Was wirklich wichtig ist
Der Heizer verwendet Kurzwellenquarzemitter zur Erzeugung direkter Strahlungswärme – mit einer Reaktionszeit von Millisekunden. In der aktiven Zone bleibt die Homogenität der Temperaturen bei ±0,1°C, und die Wiederholgenauigkeit zwischen den einzelnen Prozessschritten liegt bei 0,05°C. Der Körper der Vakuumkammer besteht aus elektropoliertem 316L-Stahl; dadurch wird das Austreten von Gasen reduziert. Die Vakuumkammer ist außerdem für ein Vakuum von bis zu 10^-6 mbar geeignet. Durch die konstruktiven Merkmale, die für Reinräume geeignet sind, bleibt die Teilchengenerierung auf Null – selbst nach 5.000 Stunden Betrieb bei 250°C. Integrierte Pyrometrie-Systeme sowie eine geschlossene Regelung sorgen dafür, dass die gewünschten Temperaturen beibehalten werden.

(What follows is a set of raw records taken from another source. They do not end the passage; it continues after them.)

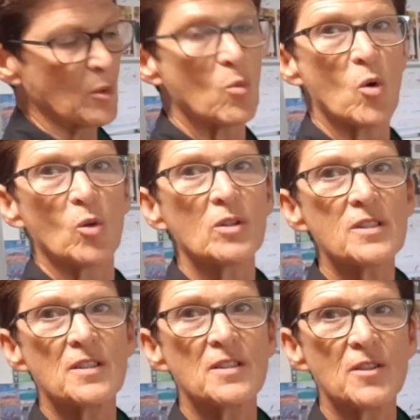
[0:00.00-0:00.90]
walled,
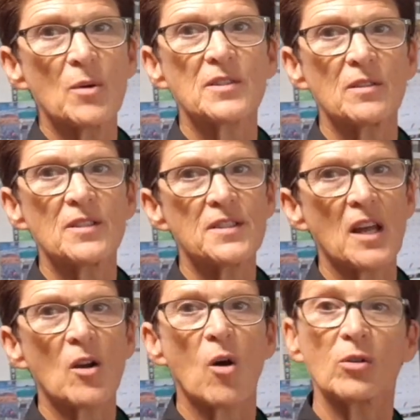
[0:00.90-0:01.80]
so it's going to
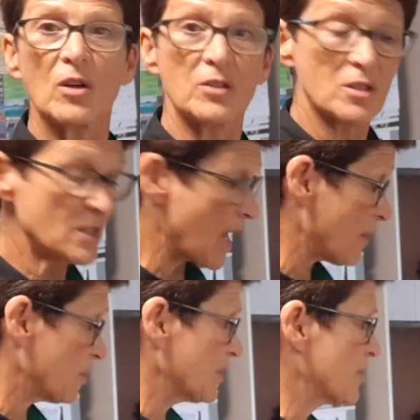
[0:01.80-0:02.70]
stay colder on your
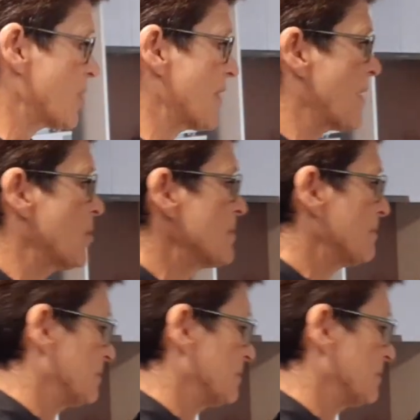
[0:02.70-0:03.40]
table as well, that one.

Warum das bei der Verarbeitung von Photoresist funktioniert
Der thermische Bedarf ist sehr gering. Der Heizer liefert präzise Temperaturen für den weichen und harten Trocknungsprozess – dadurch bleiben die kritischen Abmessungen stabil und es kommt weniger zu Nacharbeiten. Die schnelle Temperaturerhöhung verkürzt die Prozesszeit, während die geringe thermische Masse den Energieverbrauch senkt. Dadurch erhält man eine konstante Produktqualität – sowohl bei 200-mm- als auch bei 300-mm-Wafern. Es fallen weniger Ausschusswaren an, es müssen weniger Nacharbeiten durchgeführt werden, und die Wartungsarbeiten können besser geplant werden.
Was man beachten muss
Bei der Installation muss man darauf achten, dass die Geometrie der Vakuumkammer sowie die Emittivität des Heizers zusammenpassen. Anschließend muss der Heizer auf die spezifischen thermischen Anforderungen abgestimmt werden. Man sollte mit einer kurzen Einstellphase rechnen, um die Position des Pyrometers sowie die Steigraten einzustellen. Sobald alles eingestellt ist, funktioniert das System zuverlässig. Dennoch sollten alle vier Monate die Emittoren überprüft und jährlich neu kalibriert werden, damit die gewünschte Homogenität von ±0,1°C erhalten bleibt.